(Stored data)
⟨
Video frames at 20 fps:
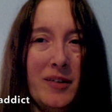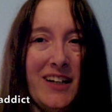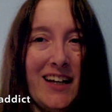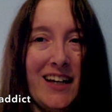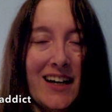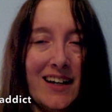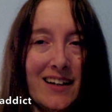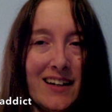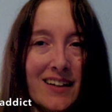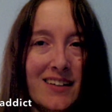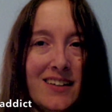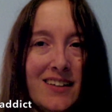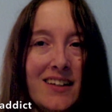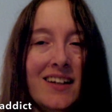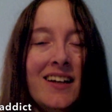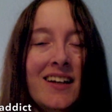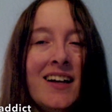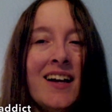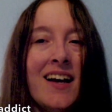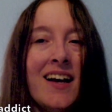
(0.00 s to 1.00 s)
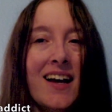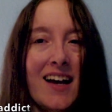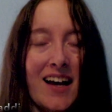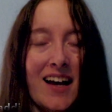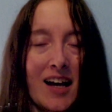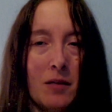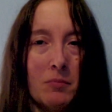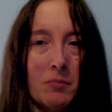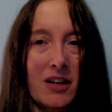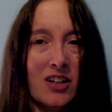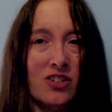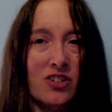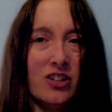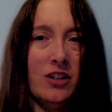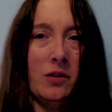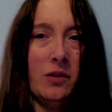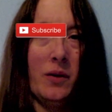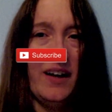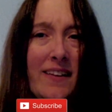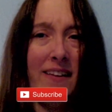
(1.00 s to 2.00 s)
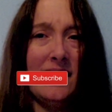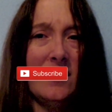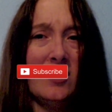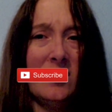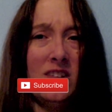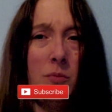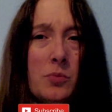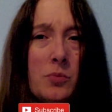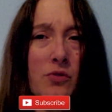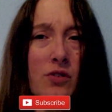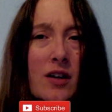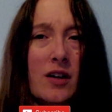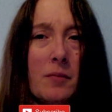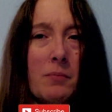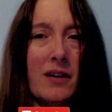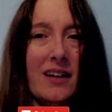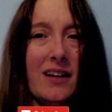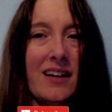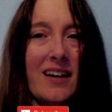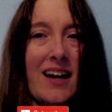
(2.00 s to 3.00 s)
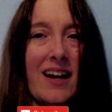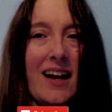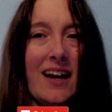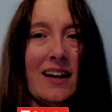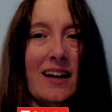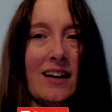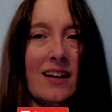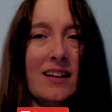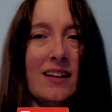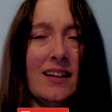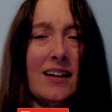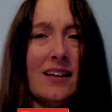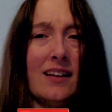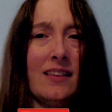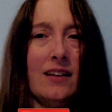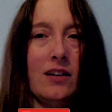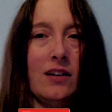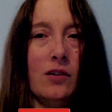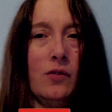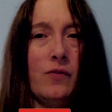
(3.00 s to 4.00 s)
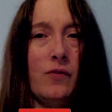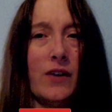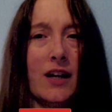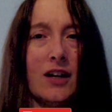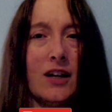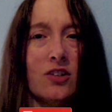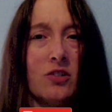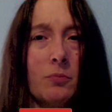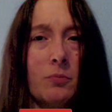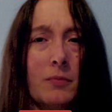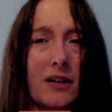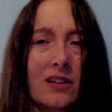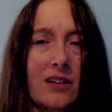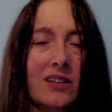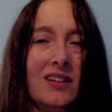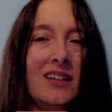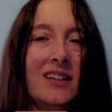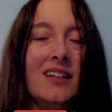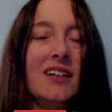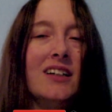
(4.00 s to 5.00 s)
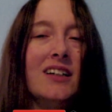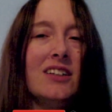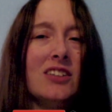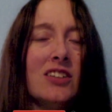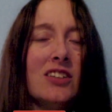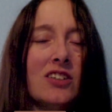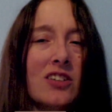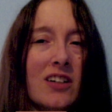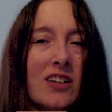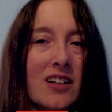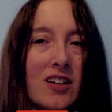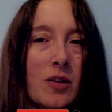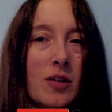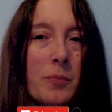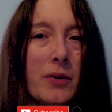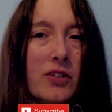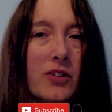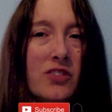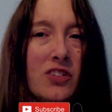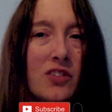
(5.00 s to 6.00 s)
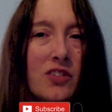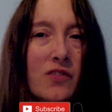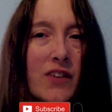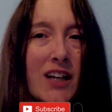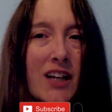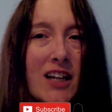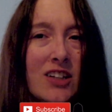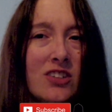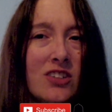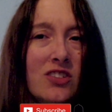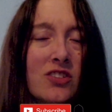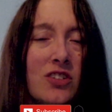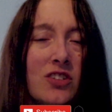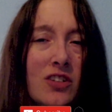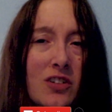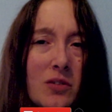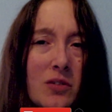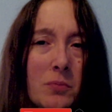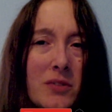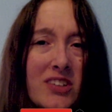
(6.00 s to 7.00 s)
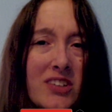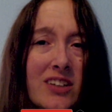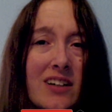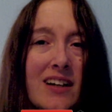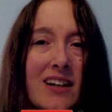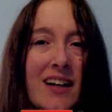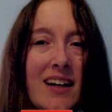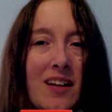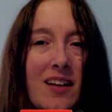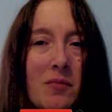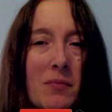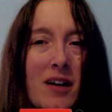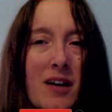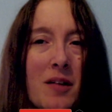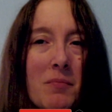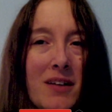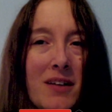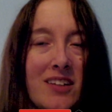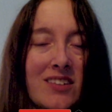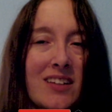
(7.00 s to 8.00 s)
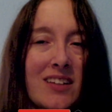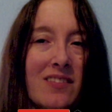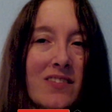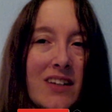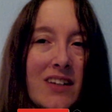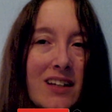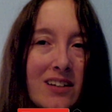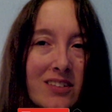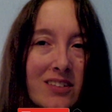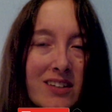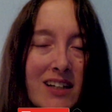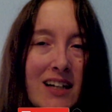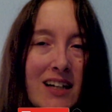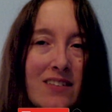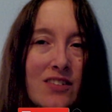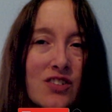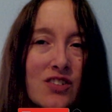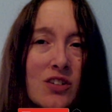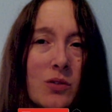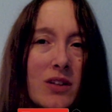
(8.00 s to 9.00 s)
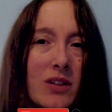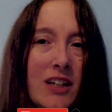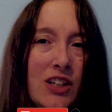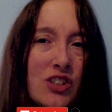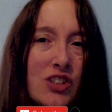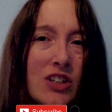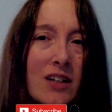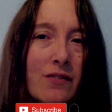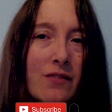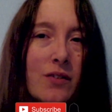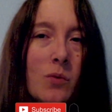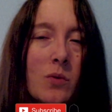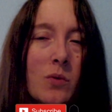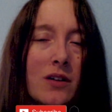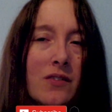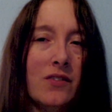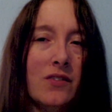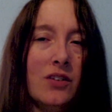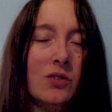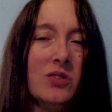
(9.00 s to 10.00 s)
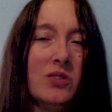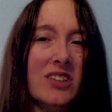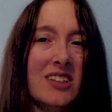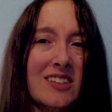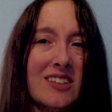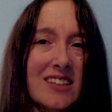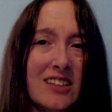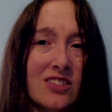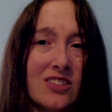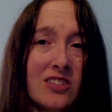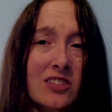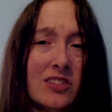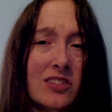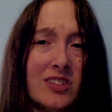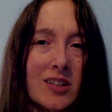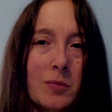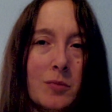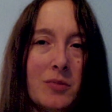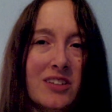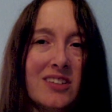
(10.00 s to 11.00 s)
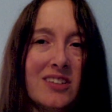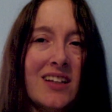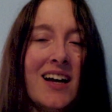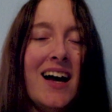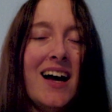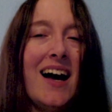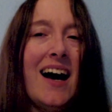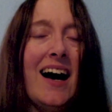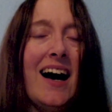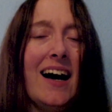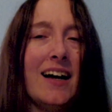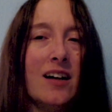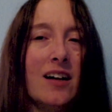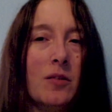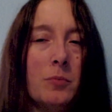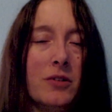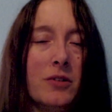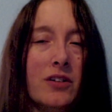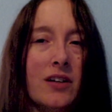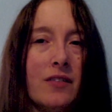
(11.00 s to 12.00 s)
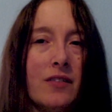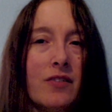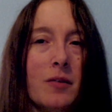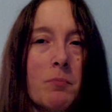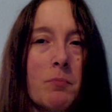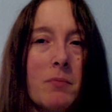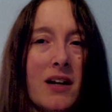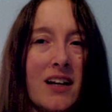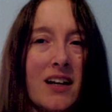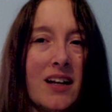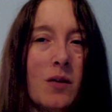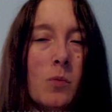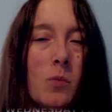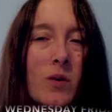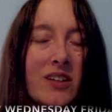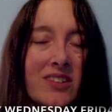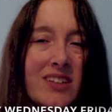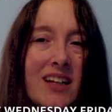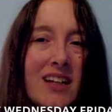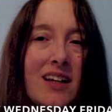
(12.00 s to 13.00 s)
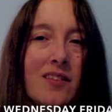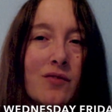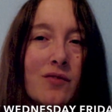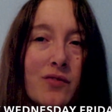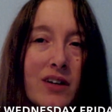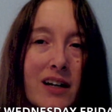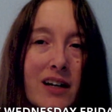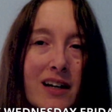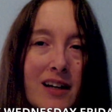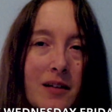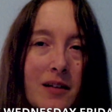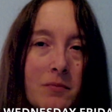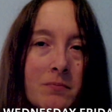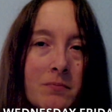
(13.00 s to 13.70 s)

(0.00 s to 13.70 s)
Addict, and make sure you hit the subscribe button and click the notification bell to turn on your post notifications so you don't miss out on any of my amazing videos that I have to share with each and every one of you sensational subbies. I upload every Monday, Wednesday, and Friday.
⟩
▶ _EXERCISE DETAILS_:
The answer must be an exact copy of the records, with no pictures in it.

▶ _RESULT OF THIS EXERCISE_:
Video frames at 20 fps:
(0.00 s to 1.00 s)
(1.00 s to 2.00 s)
(2.00 s to 3.00 s)
(3.00 s to 4.00 s)
(4.00 s to 5.00 s)
(5.00 s to 6.00 s)
(6.00 s to 7.00 s)
(7.00 s to 8.00 s)
(8.00 s to 9.00 s)
(9.00 s to 10.00 s)
(10.00 s to 11.00 s)
(11.00 s to 12.00 s)
(12.00 s to 13.00 s)
(13.00 s to 13.70 s)

(0.00 s to 13.70 s)
Addict, and make sure you hit the subscribe button and click the notification bell to turn on your post notifications so you don't miss out on any of my amazing videos that I have to share with each and every one of you sensational subbies. I upload every Monday, Wednesday, and Friday.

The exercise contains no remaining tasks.